The Union of Concerned Scientists features an article titled “8 Ridiculous Things in the Trump Rollback of Clean Car Standards (And 1 Thing They Get Right),” for example.
So what exactly in the proposal is not labeled as an “absurdity,” you ask?
“Surprising to me was that the agencies acknowledge in their analysis that this rollback is bad for the automotive sector. According to their analysis, the industry stands to lose $200-$250 billion in revenue, cut investments in technology by $40 billion, and cut jobs in the automotive sector by 60,000 in 2030,” writes senior vehicles analyst Dave Cooke.
“The Trump administration’s proposal to slam the brakes on America’s successful Clean Car Standards is a massive pileup of bad ideas,” Environmental Defense Fund president Fred Krupp says in a statement. “This proposal will substantially increase pollution and will cost the average American family hundreds of dollars a year extra for gas.”

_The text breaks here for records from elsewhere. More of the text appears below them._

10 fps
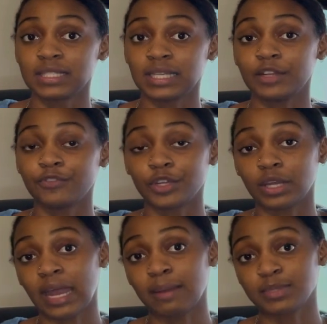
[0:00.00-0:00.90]
needed for
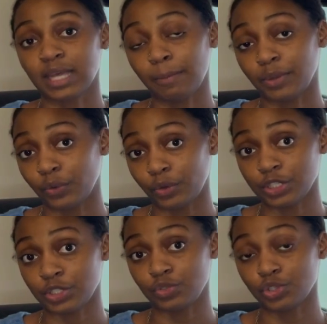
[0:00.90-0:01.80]
your laptop in order
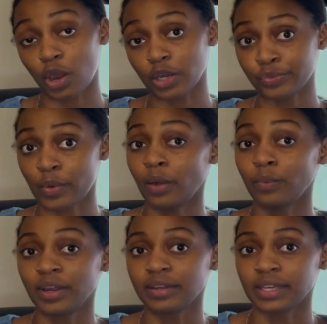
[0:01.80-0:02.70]
to charge while
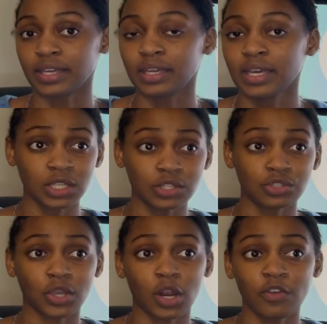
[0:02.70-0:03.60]
working. It's good to
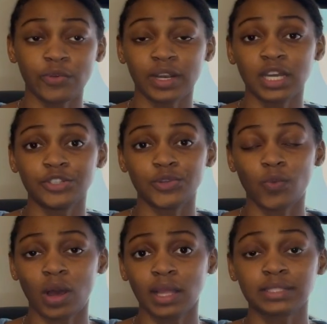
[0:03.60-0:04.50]
start off with 100
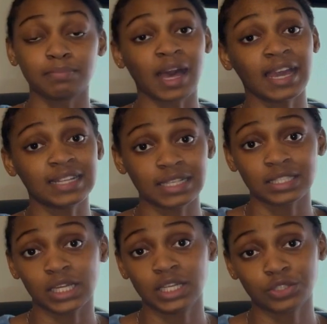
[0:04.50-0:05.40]
watts. Mine
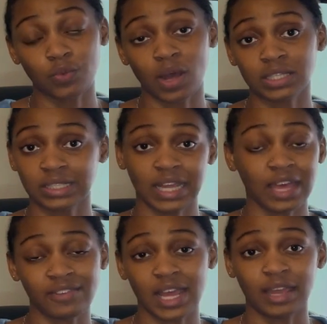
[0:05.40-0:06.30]
is 100 watts and I
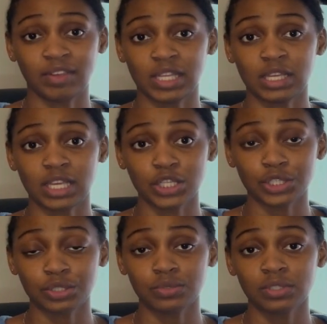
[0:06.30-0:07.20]
haven't had any
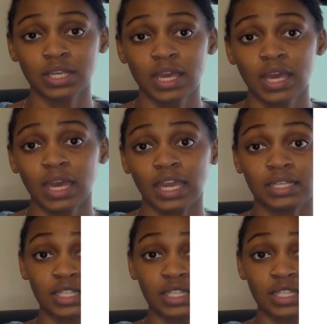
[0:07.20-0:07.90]
issues. It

In the long term, it will also impact profits at U.S. automakers, some maintain.
“Freezing U.S. fuel standards is a gift to China's auto industry,” according to Kate Gordon, a non-resident Fellow at the Columbia Center on Global Energy Policy and the author of Risky Business: The Economic Risks of Climate Change in the United States.

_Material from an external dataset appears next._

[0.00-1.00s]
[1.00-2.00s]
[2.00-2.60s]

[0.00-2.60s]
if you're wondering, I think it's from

“Freezing fuel efficiency standards at this critical juncture, when momentum is picking up and billions of dollars in investments are following suit, would cede the growing EV market to China and create unnecessary regulatory uncertainty for automakers in the United States. The Trump administration should preserve the current standards or risk encouraging American automakers to build the cars of the past in an increasingly electric future,” she writes in a commentary distributed by Reuters.